Today, Jessie would have been 2 months old. I can’t help but be acutely aware of her absence as this new little life grows within me. And while we Americans are in turmoil over the upcoming election, there are women everywhere going through sudden, unanticipated loss.
On Monday, January 18, I walked into the doctor’s office full of hope and anticipation. We left devastated.
I never knew I could feel so broken. Phone calls had to be made. Texts sent. Prayers requested. There was still a small glimmer of hope, all resting on a blood draw, but it was slim.
That Wednesday afternoon, we were broken again. My HCG levels had dropped markedly.
Decisions had to be made. My body had held onto this pregnancy for 4 weeks after Jessie had stopped growing.
A miscarriage is a “spontaneous abortion or pregnancy loss”. The vocabulary surrounding this type of loss is horrible. On top of that, I had a missed miscarriage.

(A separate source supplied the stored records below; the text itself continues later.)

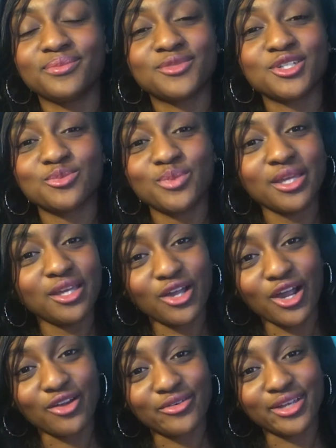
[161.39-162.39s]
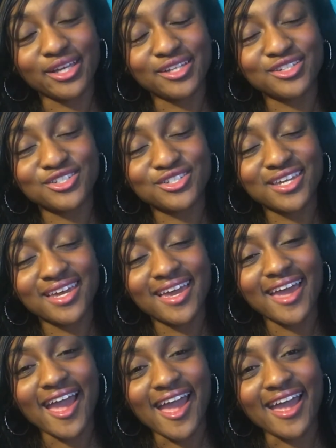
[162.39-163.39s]
Just be encouraged,
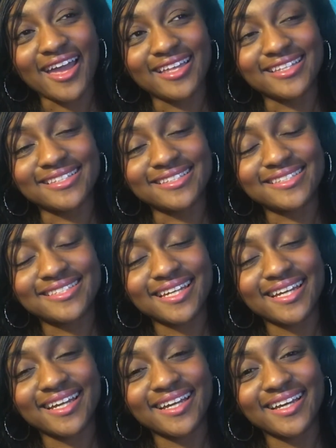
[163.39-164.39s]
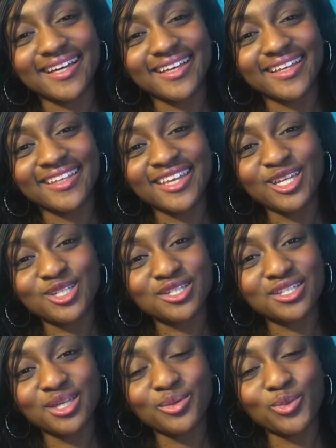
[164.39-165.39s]
and yeah,
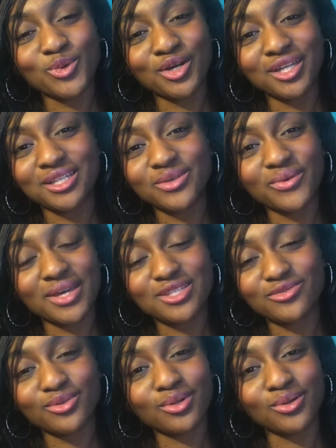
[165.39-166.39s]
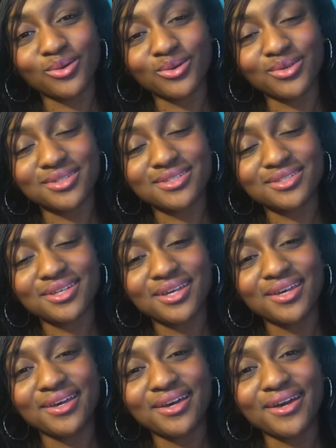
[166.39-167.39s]
just keep walking in the ways of the Lord.
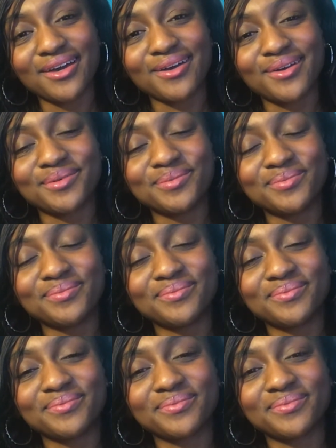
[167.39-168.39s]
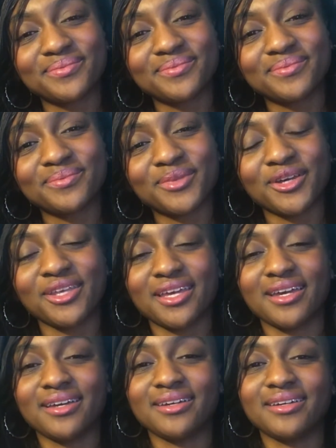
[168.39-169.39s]
But
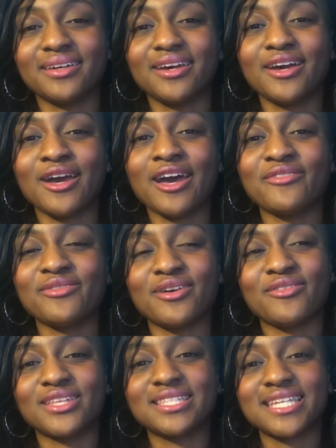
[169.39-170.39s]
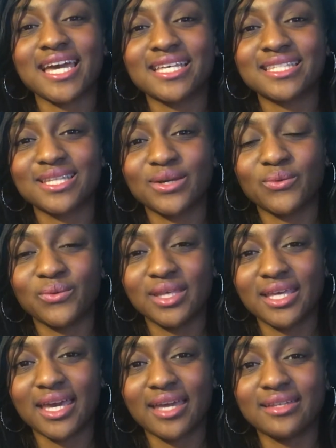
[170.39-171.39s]
yeah, have a fantastic
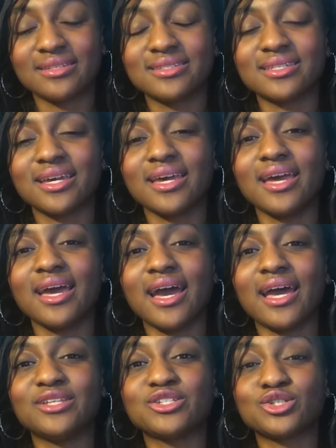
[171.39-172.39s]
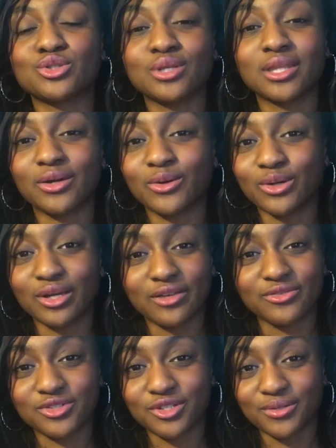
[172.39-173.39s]
weekend, and just know that God
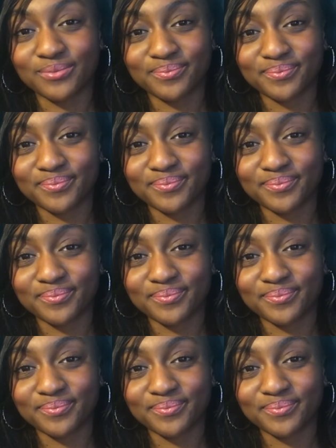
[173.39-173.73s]
loves you.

My body had “failed” to recognize Jessie’s death.
We decided to have a D&C that Friday. My insurance paperwork and billing statements all say the word abortion on it. I had my procedure on the anniversary of Roe vs Wade.

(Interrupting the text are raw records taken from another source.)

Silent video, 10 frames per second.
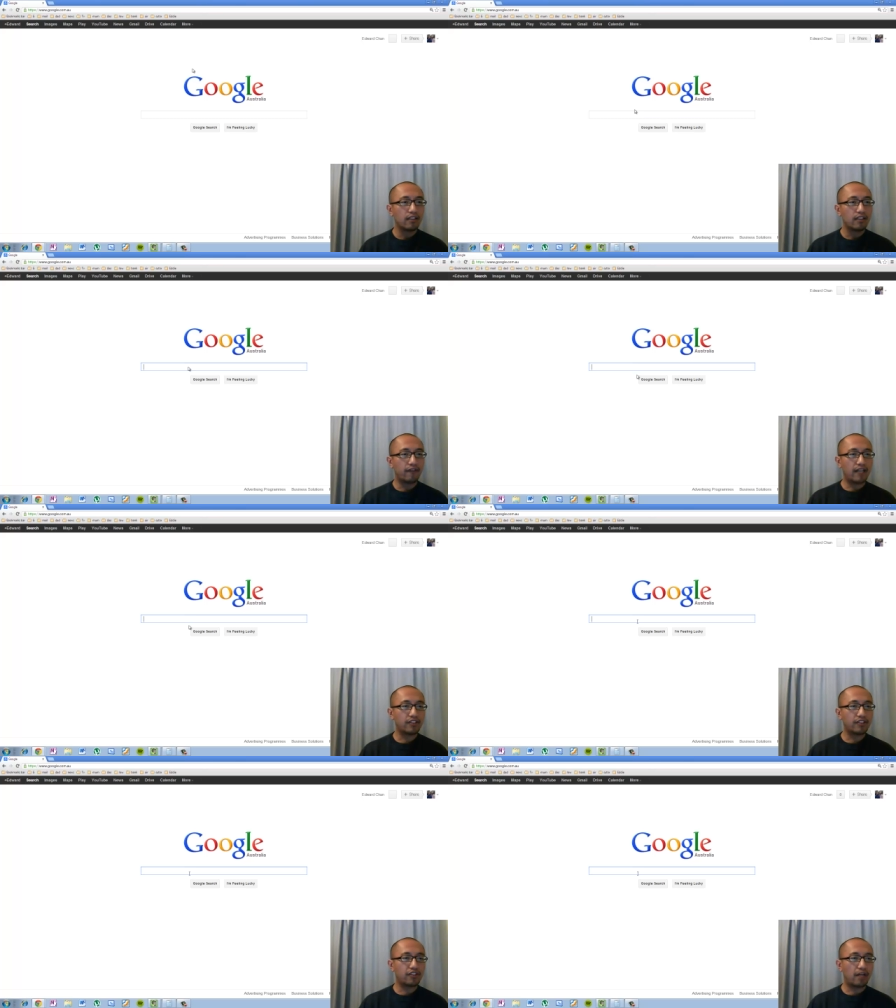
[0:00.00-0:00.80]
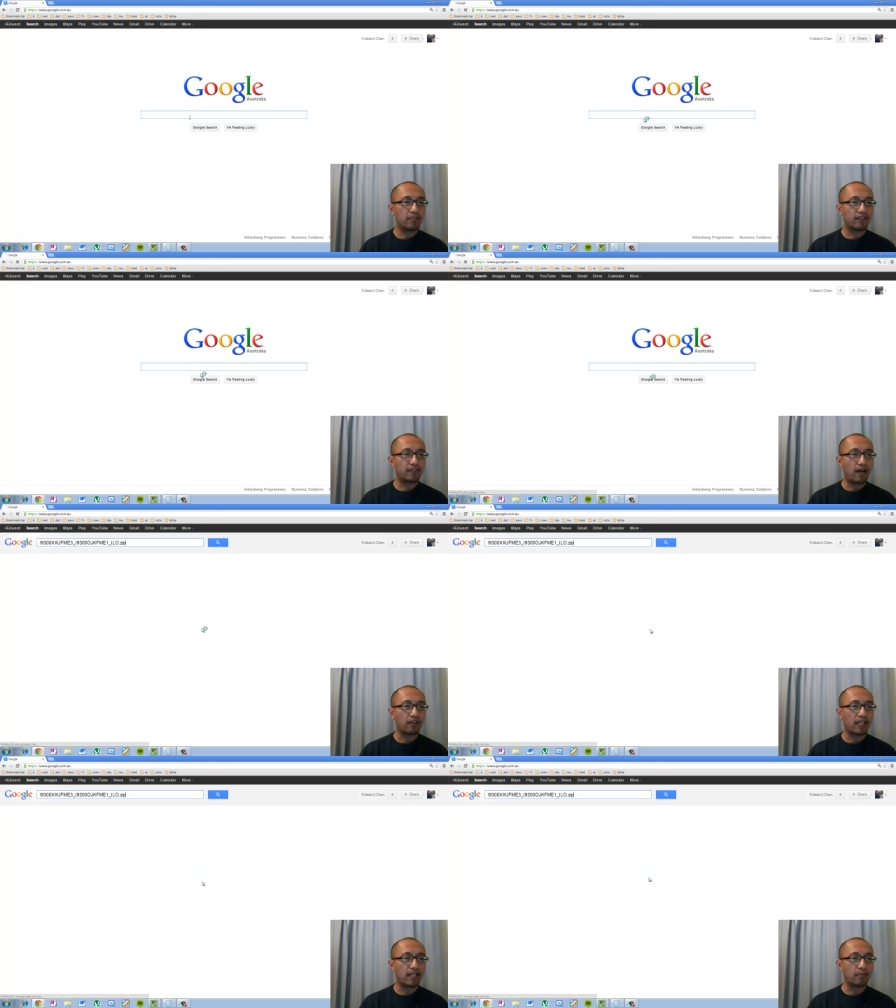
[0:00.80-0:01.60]
if I just type this
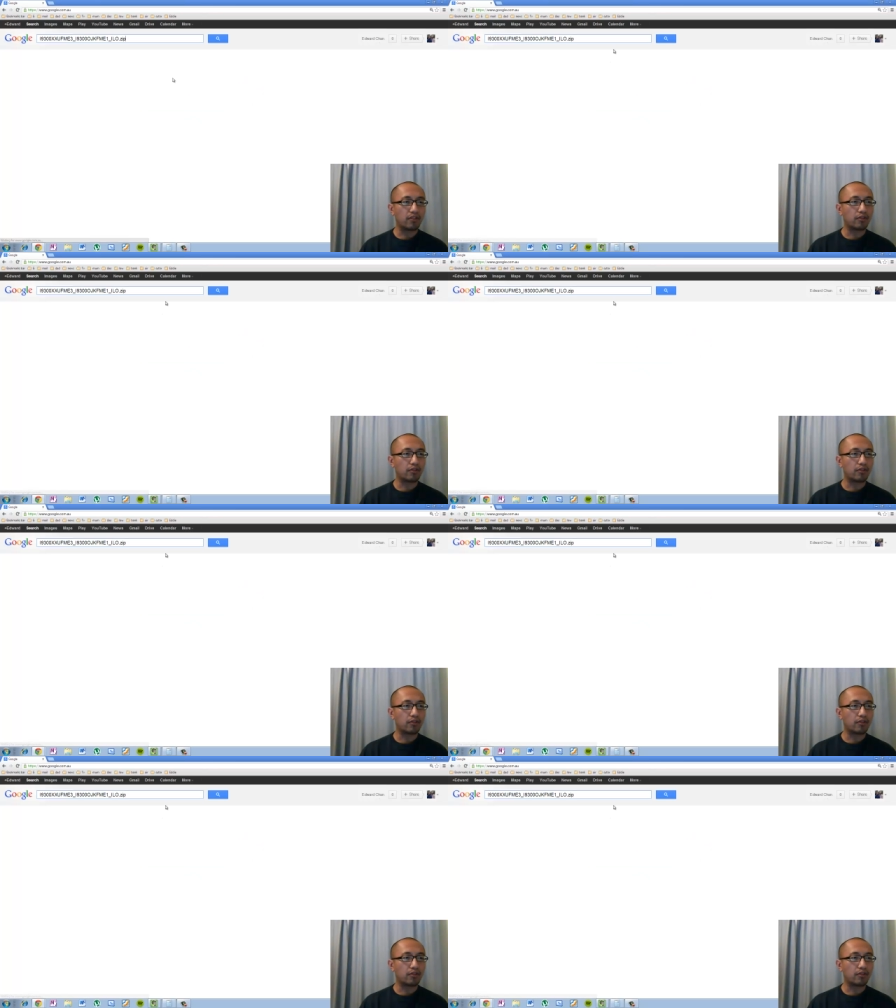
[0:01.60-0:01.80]
file name into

Because of that procedure, we were able to do genetic testing. We discovered that tiny sack of cells, the embryo that stopped developing had DNA, a gender – female, and an extra 16th chromosome – Trisomy 16. That is why she passed.
And that is why I can call her my baby. She may not have formed on this earth, but she has identity. She was known before I knew her. The loss of her life before it truly even began taught me the importance of grief, of community, of trusting in a Savior and not this earth.
I lament not being able to hold my daughter. Not being able to bury my daughter. But am grateful that she is still part of my story and I can talk about her like the proud mama that I am.